Hollywood Hooker Haberdashery

Jul 09, 2012 19:32


Hollywood in the summer means tourists, at least that was what it meant on Saturday when I escorted a bunch of kinky ladies around the Strip's stripper stores. The group was Fetlife's Kinky Women Who Like Women and the event was Hollywood Hooker Haberdashery, an alliterative title of my own ideation that I repeat here due to o'erweening pride.

C gifted me with co-mod status a few months back. There are four mods including myself although she's still really the heart and soul of the group. Through our various events I've been meeting so many interesting ladies who identify as bi / pan / fluid / curious or even other designations; it's hard to keep track of them all. Don't think I've met any strict lesbians through this group yet, although given the groups other predilections, that adjective would take on a different meaning anyway.

The women are twenty through sixty-somethings. They're all fun to talk to. They have varied careers, varied interests. I can honestly say there's not a single one of them that rubs me the wrong way. Given how prickly I can be, this is a step.
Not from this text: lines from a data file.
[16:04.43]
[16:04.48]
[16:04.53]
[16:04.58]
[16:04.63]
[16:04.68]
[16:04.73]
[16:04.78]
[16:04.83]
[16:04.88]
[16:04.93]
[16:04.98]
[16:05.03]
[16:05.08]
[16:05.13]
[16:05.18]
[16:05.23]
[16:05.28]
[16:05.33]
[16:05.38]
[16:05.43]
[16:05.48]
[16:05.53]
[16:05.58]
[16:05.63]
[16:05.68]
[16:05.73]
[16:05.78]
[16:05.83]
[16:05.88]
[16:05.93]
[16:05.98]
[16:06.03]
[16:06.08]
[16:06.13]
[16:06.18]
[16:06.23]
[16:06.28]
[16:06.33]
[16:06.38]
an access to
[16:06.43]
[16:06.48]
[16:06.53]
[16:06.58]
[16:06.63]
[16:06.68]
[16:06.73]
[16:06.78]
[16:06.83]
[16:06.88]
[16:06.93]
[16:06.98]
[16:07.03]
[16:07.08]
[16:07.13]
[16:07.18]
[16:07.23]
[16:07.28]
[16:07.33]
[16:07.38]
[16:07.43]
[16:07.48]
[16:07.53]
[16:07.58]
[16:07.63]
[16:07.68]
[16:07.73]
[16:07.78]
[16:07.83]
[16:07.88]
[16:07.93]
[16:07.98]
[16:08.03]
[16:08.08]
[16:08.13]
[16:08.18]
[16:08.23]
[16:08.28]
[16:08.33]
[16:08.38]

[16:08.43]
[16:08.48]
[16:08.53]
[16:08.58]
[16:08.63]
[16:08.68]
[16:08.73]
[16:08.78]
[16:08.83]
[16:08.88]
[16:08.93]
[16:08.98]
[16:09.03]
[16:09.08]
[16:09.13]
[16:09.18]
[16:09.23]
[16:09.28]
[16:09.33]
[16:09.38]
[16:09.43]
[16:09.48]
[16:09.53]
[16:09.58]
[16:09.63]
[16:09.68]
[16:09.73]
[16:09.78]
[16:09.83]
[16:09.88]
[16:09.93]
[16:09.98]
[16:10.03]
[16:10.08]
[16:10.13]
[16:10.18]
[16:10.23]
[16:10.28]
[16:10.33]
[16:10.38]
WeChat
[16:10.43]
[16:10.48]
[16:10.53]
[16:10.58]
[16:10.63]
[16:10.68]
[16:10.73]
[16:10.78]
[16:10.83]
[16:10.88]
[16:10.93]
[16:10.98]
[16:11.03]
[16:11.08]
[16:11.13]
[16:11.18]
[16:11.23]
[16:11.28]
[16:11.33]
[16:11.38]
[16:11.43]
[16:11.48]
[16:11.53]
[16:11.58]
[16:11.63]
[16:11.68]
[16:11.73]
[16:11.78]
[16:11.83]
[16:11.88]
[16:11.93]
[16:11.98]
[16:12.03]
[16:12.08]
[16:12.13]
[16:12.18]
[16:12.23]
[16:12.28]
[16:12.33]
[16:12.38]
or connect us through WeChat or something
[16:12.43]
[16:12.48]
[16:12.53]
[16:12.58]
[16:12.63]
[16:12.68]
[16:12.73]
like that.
I didn't buy anything in the stripper stores. Everything was either too small, too tight, too expensive, or just too hootchie-kootchie. I'm still in decent shape. I am also, however, becoming more sensitive about my abs. Too, I think that there's a certain level of decorum that should be observed if I'm going to be topping people. Subs can wear whatever. Doms should show less. This may well be old-fashioned, but it's how I feel.
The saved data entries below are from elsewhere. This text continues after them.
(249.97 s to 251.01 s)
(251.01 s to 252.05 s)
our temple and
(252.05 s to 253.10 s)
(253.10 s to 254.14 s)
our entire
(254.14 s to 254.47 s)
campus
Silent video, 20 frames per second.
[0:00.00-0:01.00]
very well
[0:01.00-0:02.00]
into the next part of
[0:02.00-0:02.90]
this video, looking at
So I was on my way back to the car, when I came across a little head shop right on Hollywood Boulevard. Okay, it wasn't strictly a head shop, since they had a lot more music t-shirts and clothes and a lot less paraphernalia. But the floor plan was long and narrow, with glass counters full of silver jewelry and fancy lighters. Maybe more of a biker shop. Anyway, they had this amazing selection of Lip Service clothes in the back. More than I've seen in a lot bigger places. The proprietors seriously made every square foot of vertical space work for them. The clerk was also really nice -- attentive but not up my butt. I must've spent a good hour in there trying on everything that looked even vaguely nice. Alas, nothing fit except a pair of size ten (ten? what the eff, people?) transformers from Demonia.  For those who are unfamiliar with such footwear, I give you:




Neither of these people are me, by the way. They are Pauley Perette and Robert Wagner. Note the forced perspective. She is actually taller in those boots than he is.

So yes, Transformers are our homegrown version of the Pennangalan Transmuters that don't really exist on this side of the Atlantic, unless they were purchased in the UK.  And since Transmuters have their own sizing system I was always leery about buying a pair. But I was able to try them on. And hot damn do I look tall and evil in those things.
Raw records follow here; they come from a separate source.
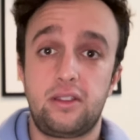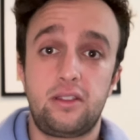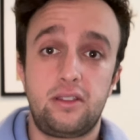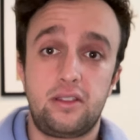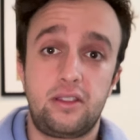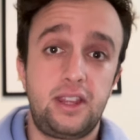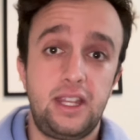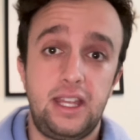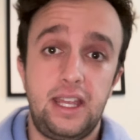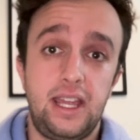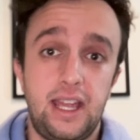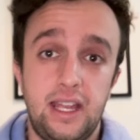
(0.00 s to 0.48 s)

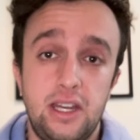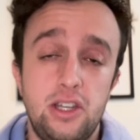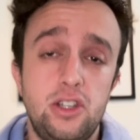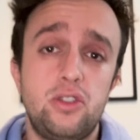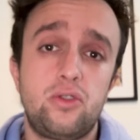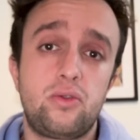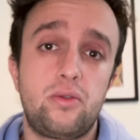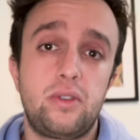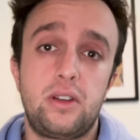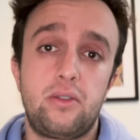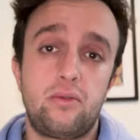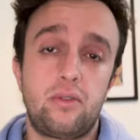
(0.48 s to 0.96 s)
the
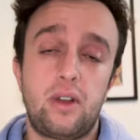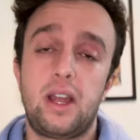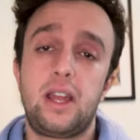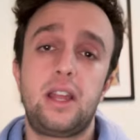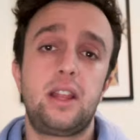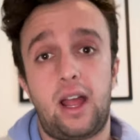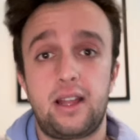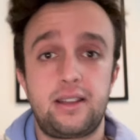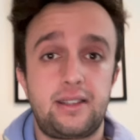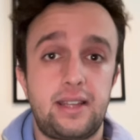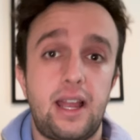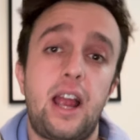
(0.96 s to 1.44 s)
injury, right?
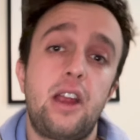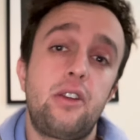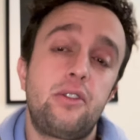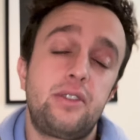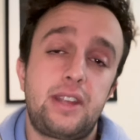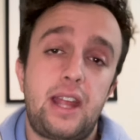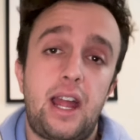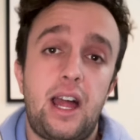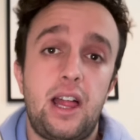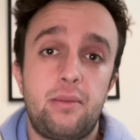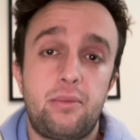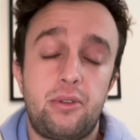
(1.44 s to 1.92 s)
A Tyrese
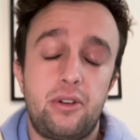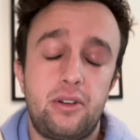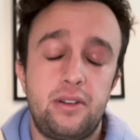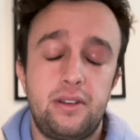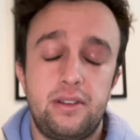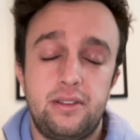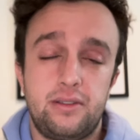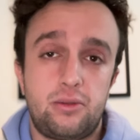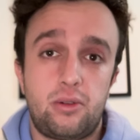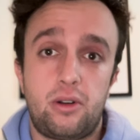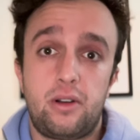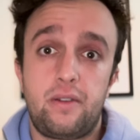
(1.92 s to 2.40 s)
Haliburton
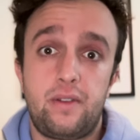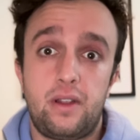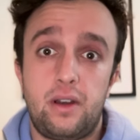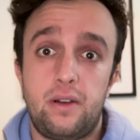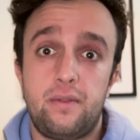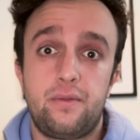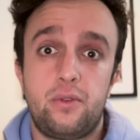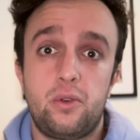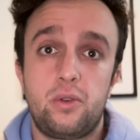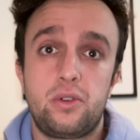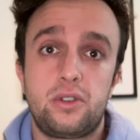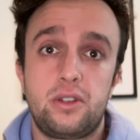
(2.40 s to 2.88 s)
is sort of an
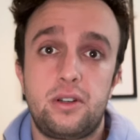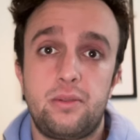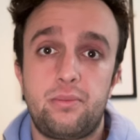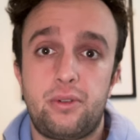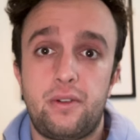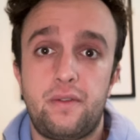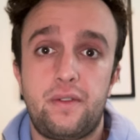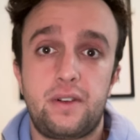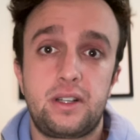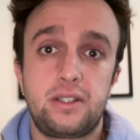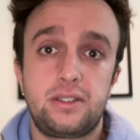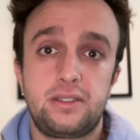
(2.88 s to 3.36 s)
unfortunate,
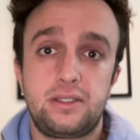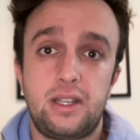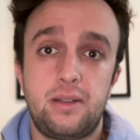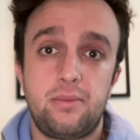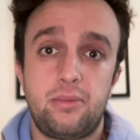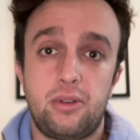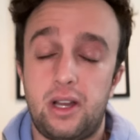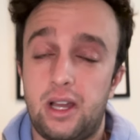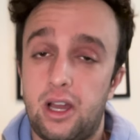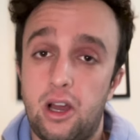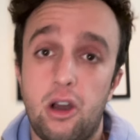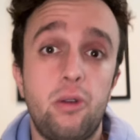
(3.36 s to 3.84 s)
perfect example.
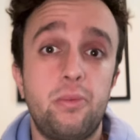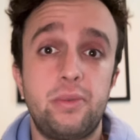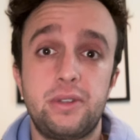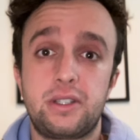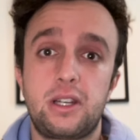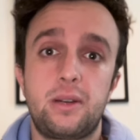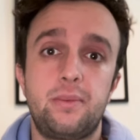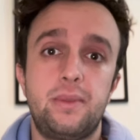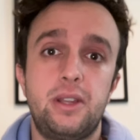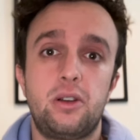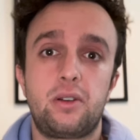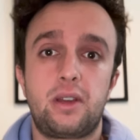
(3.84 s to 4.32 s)
I hope he's
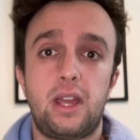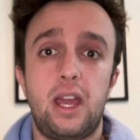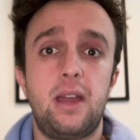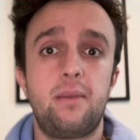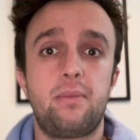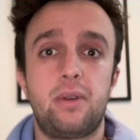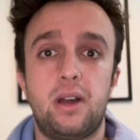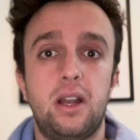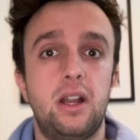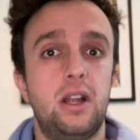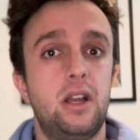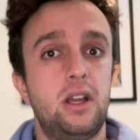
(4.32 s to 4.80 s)
going to be okay,
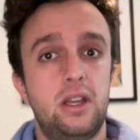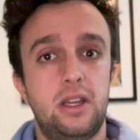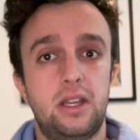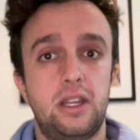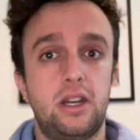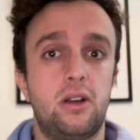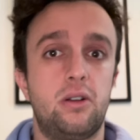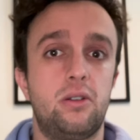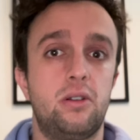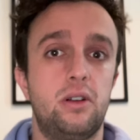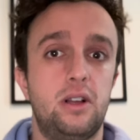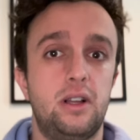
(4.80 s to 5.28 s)
but, you
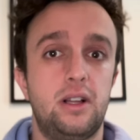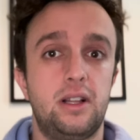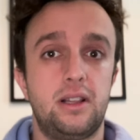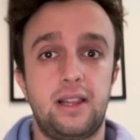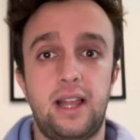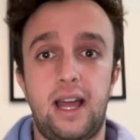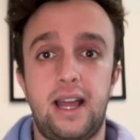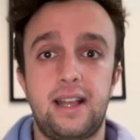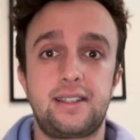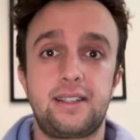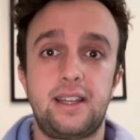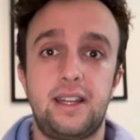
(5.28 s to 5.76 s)
know,
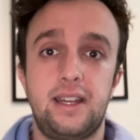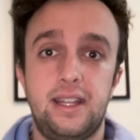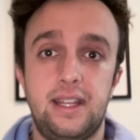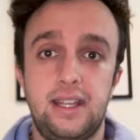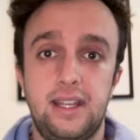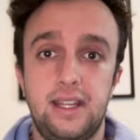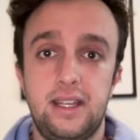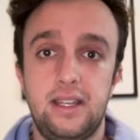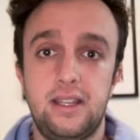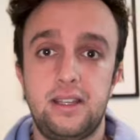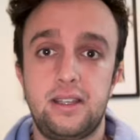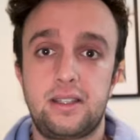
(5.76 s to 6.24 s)
last night
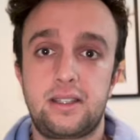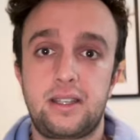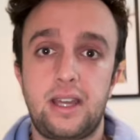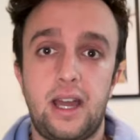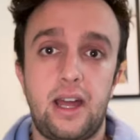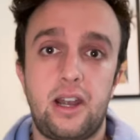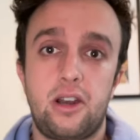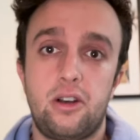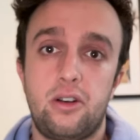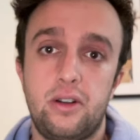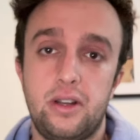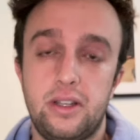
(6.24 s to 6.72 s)
he
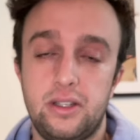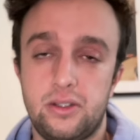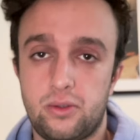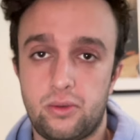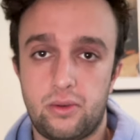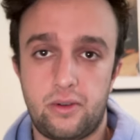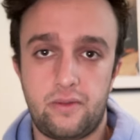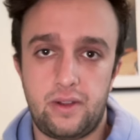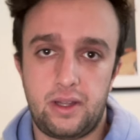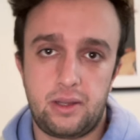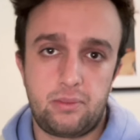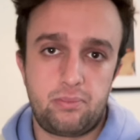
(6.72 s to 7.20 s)
got hurt. He sort
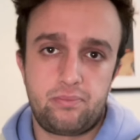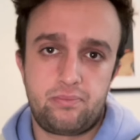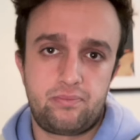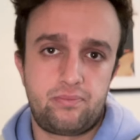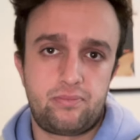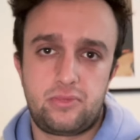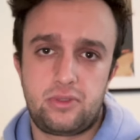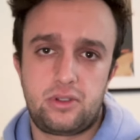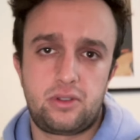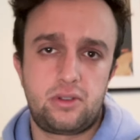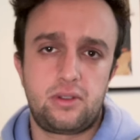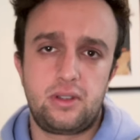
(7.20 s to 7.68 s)
of, like
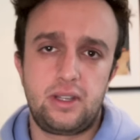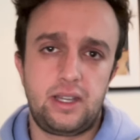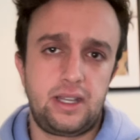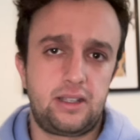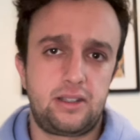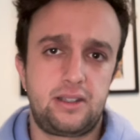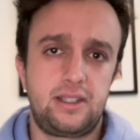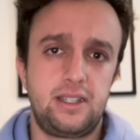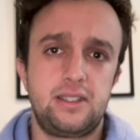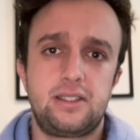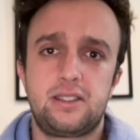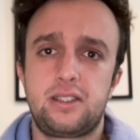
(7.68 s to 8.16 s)

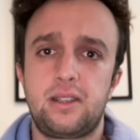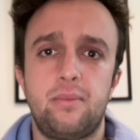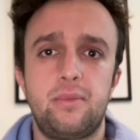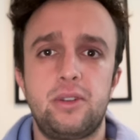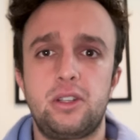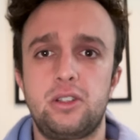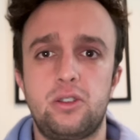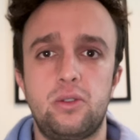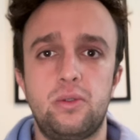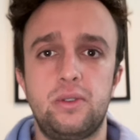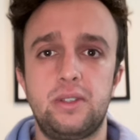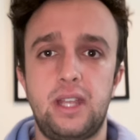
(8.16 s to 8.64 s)
did
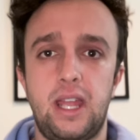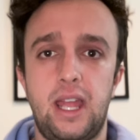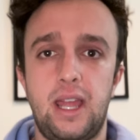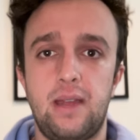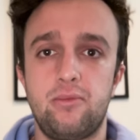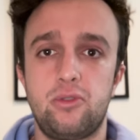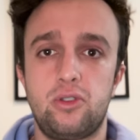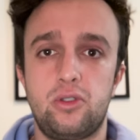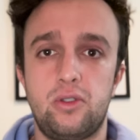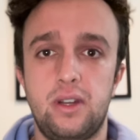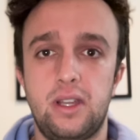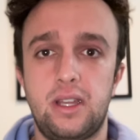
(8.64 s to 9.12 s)
something to his
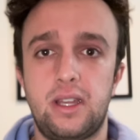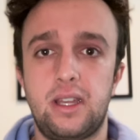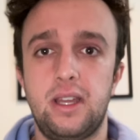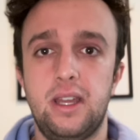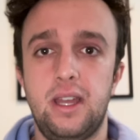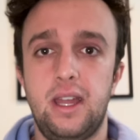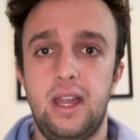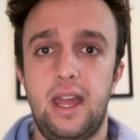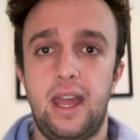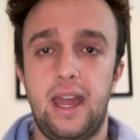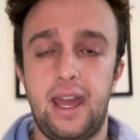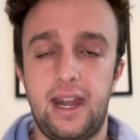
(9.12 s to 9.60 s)
hamstring,
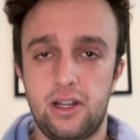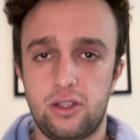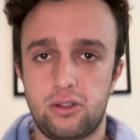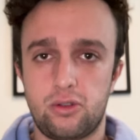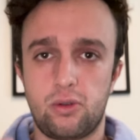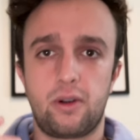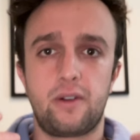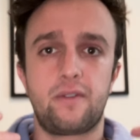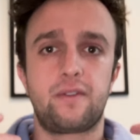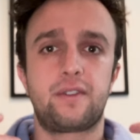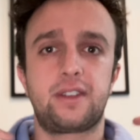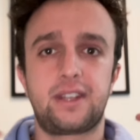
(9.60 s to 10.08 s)
and it
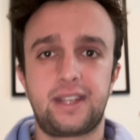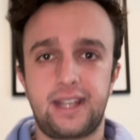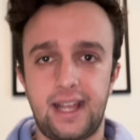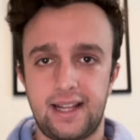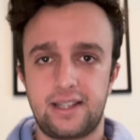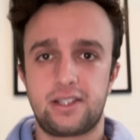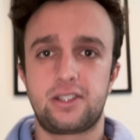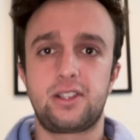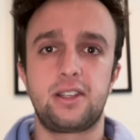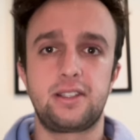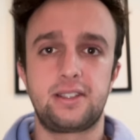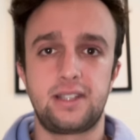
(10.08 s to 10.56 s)
sort of
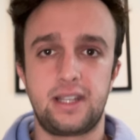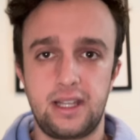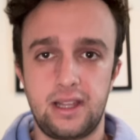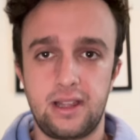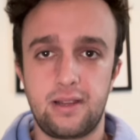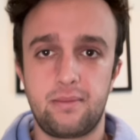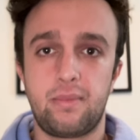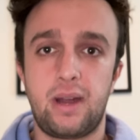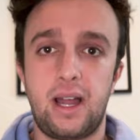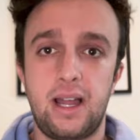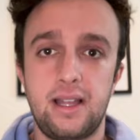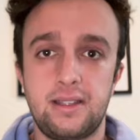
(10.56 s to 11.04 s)
gets us in the
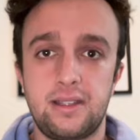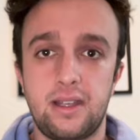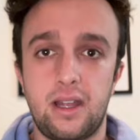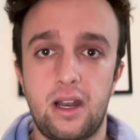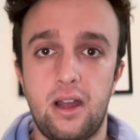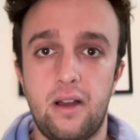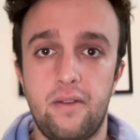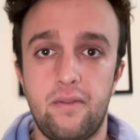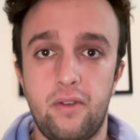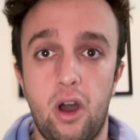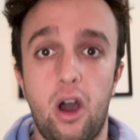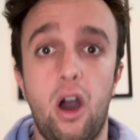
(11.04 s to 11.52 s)
mindset
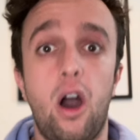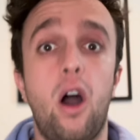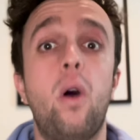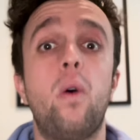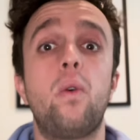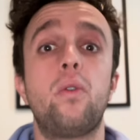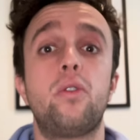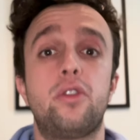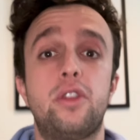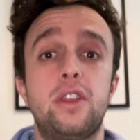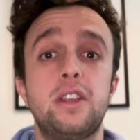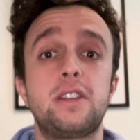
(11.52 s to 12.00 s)
of, oh,
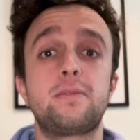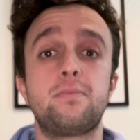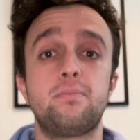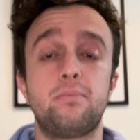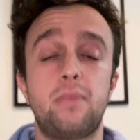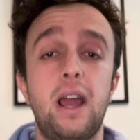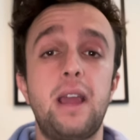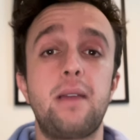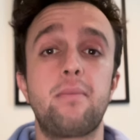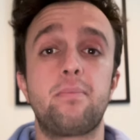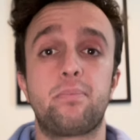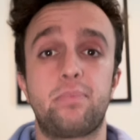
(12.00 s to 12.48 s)
this
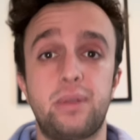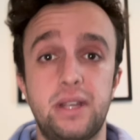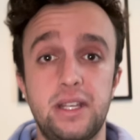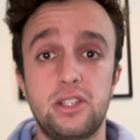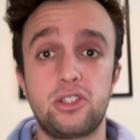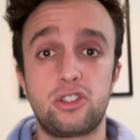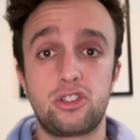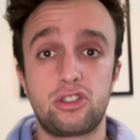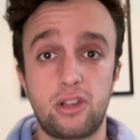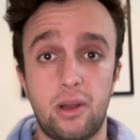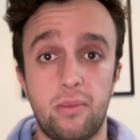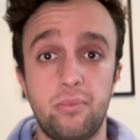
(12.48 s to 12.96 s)
might be
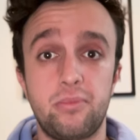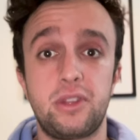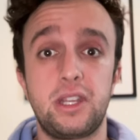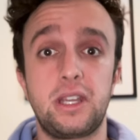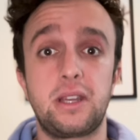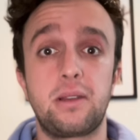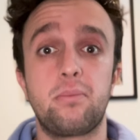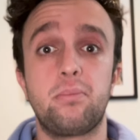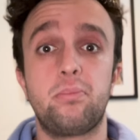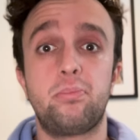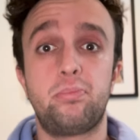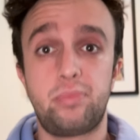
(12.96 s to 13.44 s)

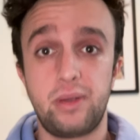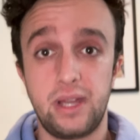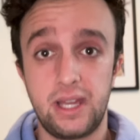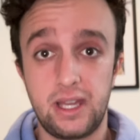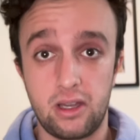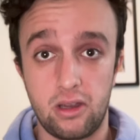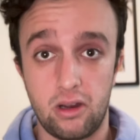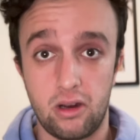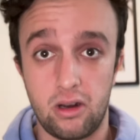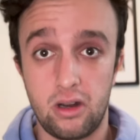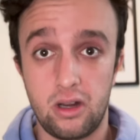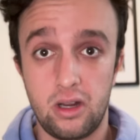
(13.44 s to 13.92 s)
something
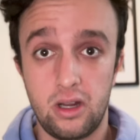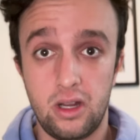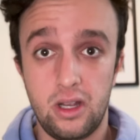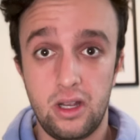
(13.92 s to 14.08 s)
bigger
My transformers come with three sets of panels -- plain vinyl, red flame, and vinyl with rubber spikes. They attach and detatch via velcro for the tongues and several sets of Philips head screws for the panels on the platforms. I will do some serious ass-kicking in these boots. When the zombie apocalypse comes I shall don them and rule from my dark throne in my fort-slash-library and NONE SHALL PASS, you tiny-booted mofos. Tremble in fear!

Despite my joy-in-footwear, I didn't wear the stompy boots of doom to Bordello of Decadence that night. I just wore my trusty San Francisco boots because they went with the pink python corset, black, silver-studded bra, and pinstriped skater skirt I had going on.